### Action item
Would you copy out only the lines from the one with "Language: Spanish" to the end of the records, exactly as they stand?

(Beginning of Data records)

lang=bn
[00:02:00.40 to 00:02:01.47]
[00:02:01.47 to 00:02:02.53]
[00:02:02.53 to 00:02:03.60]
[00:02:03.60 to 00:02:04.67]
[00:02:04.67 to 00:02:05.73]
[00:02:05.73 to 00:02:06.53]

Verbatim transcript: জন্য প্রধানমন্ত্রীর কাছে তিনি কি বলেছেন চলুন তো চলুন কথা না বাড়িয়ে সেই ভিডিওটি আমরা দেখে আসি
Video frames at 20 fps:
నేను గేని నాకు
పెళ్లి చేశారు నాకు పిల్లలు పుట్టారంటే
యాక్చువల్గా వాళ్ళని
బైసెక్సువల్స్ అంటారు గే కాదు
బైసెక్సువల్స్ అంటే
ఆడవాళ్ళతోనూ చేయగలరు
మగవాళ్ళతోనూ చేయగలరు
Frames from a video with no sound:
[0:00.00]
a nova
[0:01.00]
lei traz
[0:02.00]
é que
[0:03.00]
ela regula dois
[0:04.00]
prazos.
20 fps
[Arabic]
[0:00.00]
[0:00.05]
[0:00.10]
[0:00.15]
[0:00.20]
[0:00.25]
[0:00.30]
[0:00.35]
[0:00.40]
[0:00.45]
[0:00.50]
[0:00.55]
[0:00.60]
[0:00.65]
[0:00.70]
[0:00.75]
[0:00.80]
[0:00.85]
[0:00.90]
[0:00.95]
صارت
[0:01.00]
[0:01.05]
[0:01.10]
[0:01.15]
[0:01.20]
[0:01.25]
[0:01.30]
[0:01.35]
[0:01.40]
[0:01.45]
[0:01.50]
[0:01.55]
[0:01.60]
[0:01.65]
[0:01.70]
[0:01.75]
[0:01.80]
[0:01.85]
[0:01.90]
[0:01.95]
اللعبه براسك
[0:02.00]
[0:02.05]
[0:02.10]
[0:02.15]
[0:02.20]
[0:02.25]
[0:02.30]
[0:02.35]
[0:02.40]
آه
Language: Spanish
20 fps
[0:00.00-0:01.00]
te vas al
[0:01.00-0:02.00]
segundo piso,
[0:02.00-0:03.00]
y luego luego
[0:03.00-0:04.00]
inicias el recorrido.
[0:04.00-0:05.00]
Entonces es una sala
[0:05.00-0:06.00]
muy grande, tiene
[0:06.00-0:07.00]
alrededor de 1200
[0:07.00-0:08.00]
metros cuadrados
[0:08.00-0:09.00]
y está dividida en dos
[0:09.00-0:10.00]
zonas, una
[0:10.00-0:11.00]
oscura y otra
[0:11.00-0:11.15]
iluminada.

(End of Data records)

### Expected answer
Language: Spanish
20 fps
[0:00.00-0:01.00]
te vas al
[0:01.00-0:02.00]
segundo piso,
[0:02.00-0:03.00]
y luego luego
[0:03.00-0:04.00]
inicias el recorrido.
[0:04.00-0:05.00]
Entonces es una sala
[0:05.00-0:06.00]
muy grande, tiene
[0:06.00-0:07.00]
alrededor de 1200
[0:07.00-0:08.00]
metros cuadrados
[0:08.00-0:09.00]
y está dividida en dos
[0:09.00-0:10.00]
zonas, una
[0:10.00-0:11.00]
oscura y otra
[0:11.00-0:11.15]
iluminada.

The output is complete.